<<<<

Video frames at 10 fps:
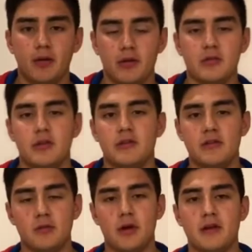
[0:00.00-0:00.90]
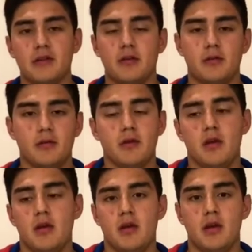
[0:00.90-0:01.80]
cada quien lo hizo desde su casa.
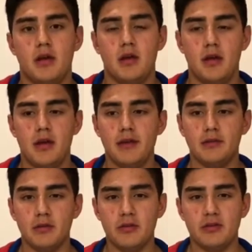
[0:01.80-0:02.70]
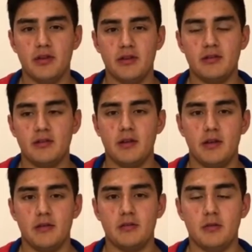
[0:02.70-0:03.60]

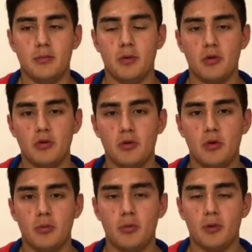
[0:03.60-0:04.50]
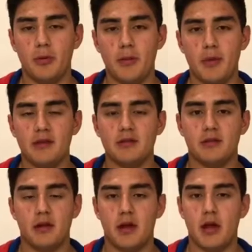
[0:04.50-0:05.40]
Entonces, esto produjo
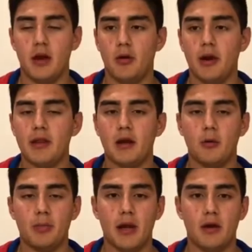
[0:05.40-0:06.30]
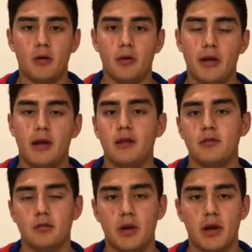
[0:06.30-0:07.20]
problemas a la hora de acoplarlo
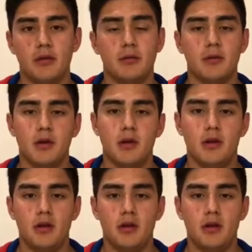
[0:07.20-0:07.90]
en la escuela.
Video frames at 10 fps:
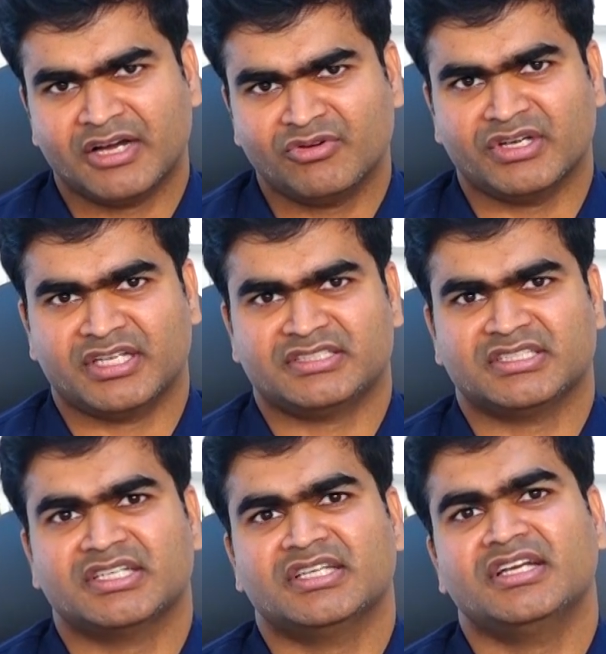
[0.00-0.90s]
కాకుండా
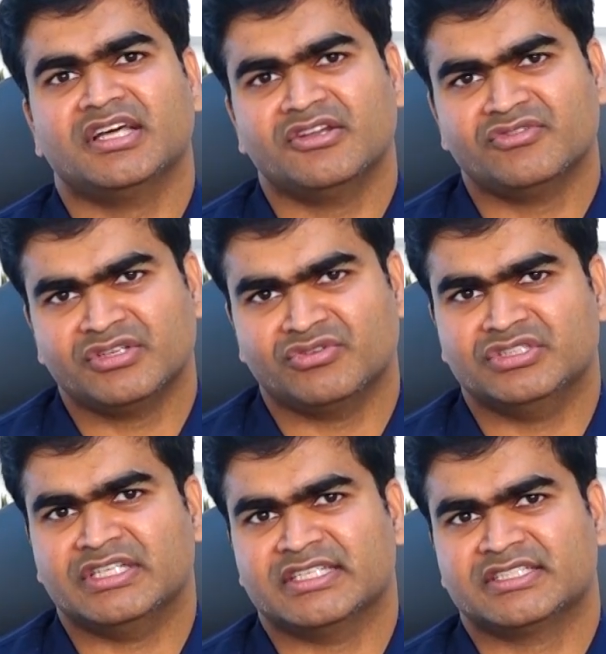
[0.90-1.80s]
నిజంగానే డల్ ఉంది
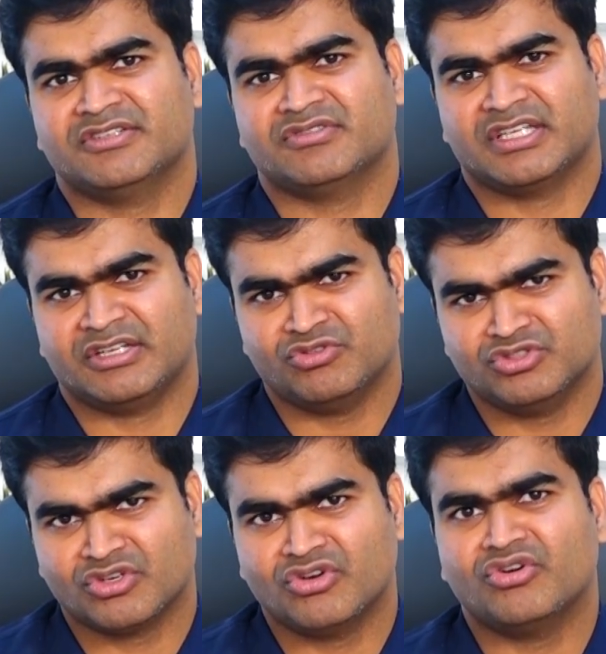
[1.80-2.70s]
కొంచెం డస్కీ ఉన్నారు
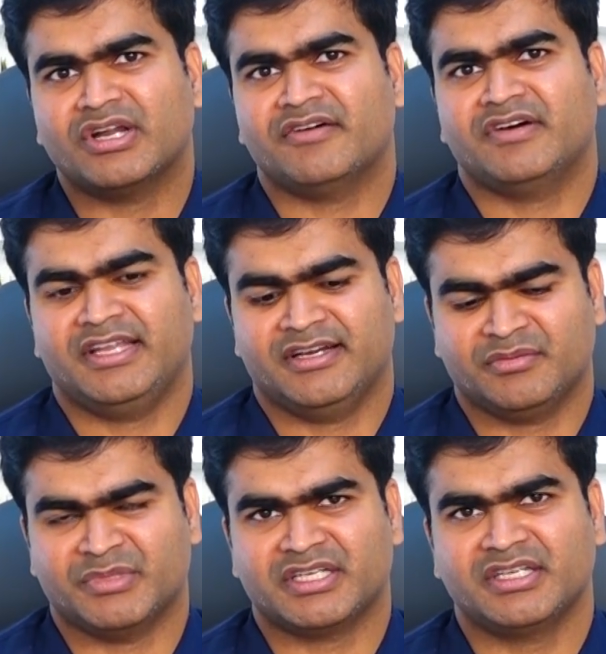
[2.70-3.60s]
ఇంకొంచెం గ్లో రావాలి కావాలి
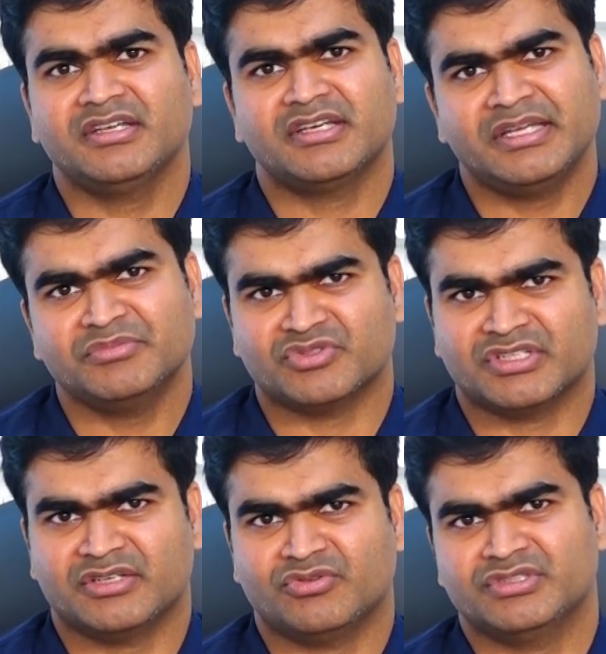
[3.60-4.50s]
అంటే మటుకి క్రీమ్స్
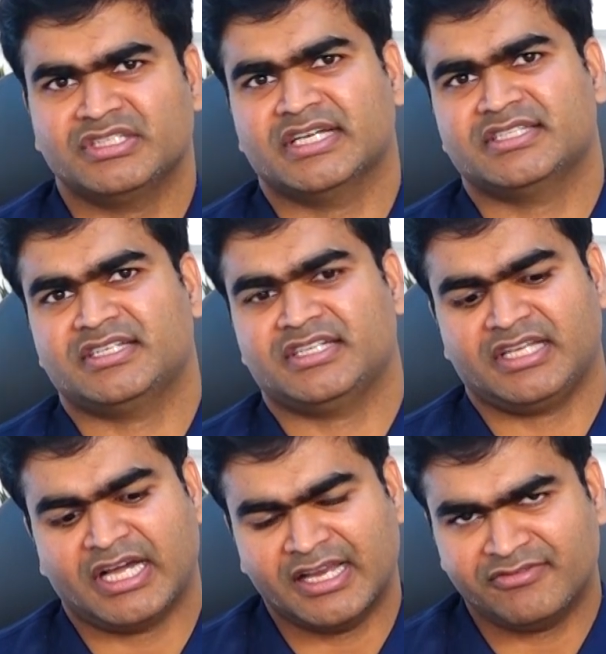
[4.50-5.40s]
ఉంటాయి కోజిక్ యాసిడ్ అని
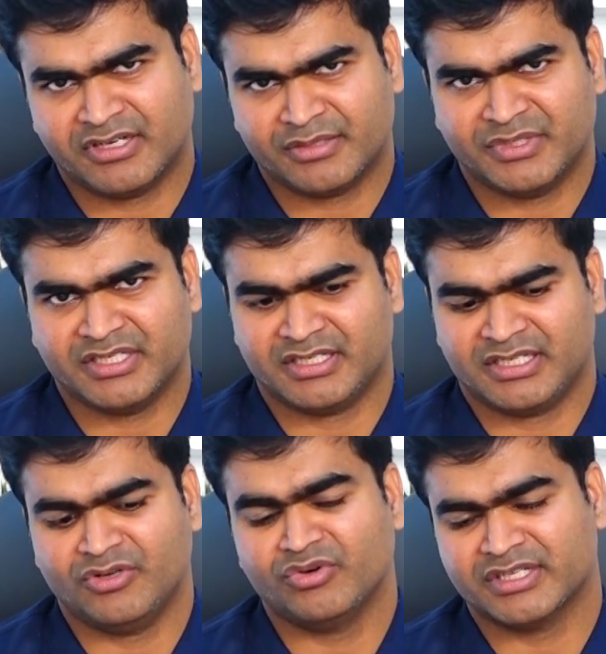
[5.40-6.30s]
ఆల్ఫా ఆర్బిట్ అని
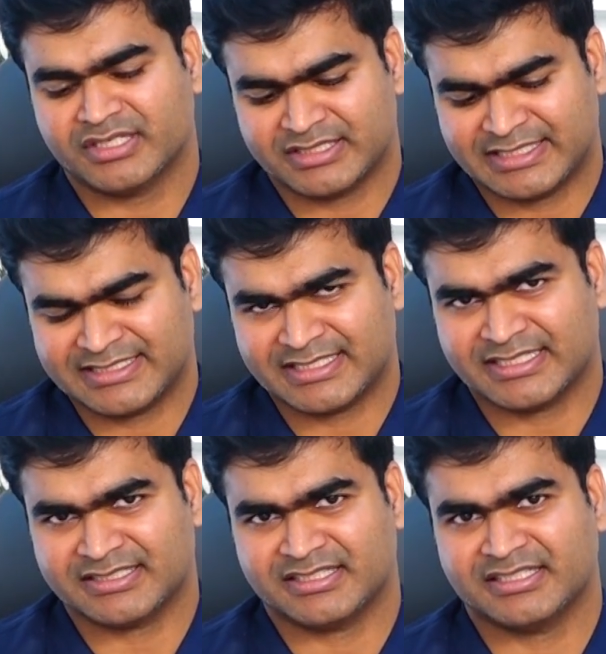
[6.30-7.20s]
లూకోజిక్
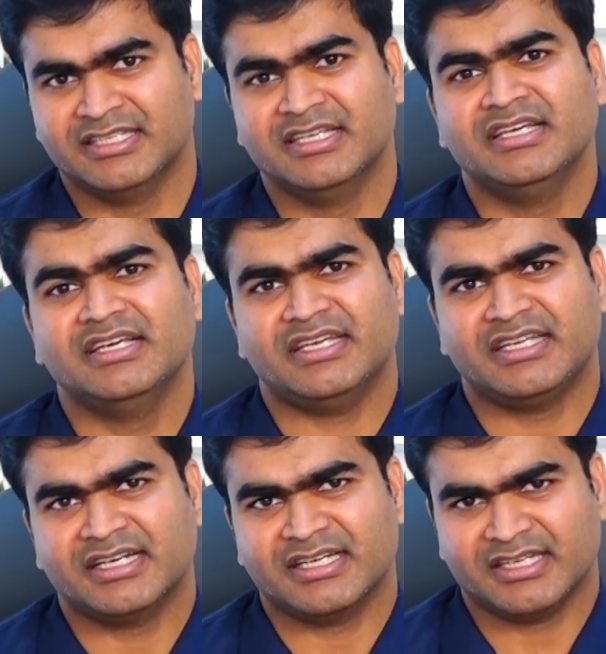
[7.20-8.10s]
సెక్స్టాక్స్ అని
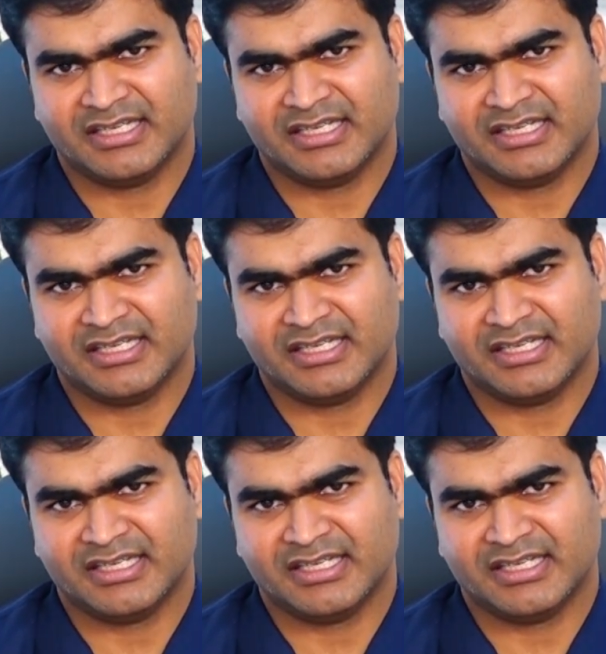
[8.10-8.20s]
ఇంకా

>>>>

=== The problem ===
With the pictures left out, copy exactly the lines from the one containing "[0:07.20-0:07.90]" through the last line of the data.

=== Completed task ===
[0:07.20-0:07.90]
en la escuela.
Video frames at 10 fps:
[0.00-0.90s]
కాకుండా
[0.90-1.80s]
నిజంగానే డల్ ఉంది
[1.80-2.70s]
కొంచెం డస్కీ ఉన్నారు
[2.70-3.60s]
ఇంకొంచెం గ్లో రావాలి కావాలి
[3.60-4.50s]
అంటే మటుకి క్రీమ్స్
[4.50-5.40s]
ఉంటాయి కోజిక్ యాసిడ్ అని
[5.40-6.30s]
ఆల్ఫా ఆర్బిట్ అని
[6.30-7.20s]
లూకోజిక్
[7.20-8.10s]
సెక్స్టాక్స్ అని
[8.10-8.20s]
ఇంకా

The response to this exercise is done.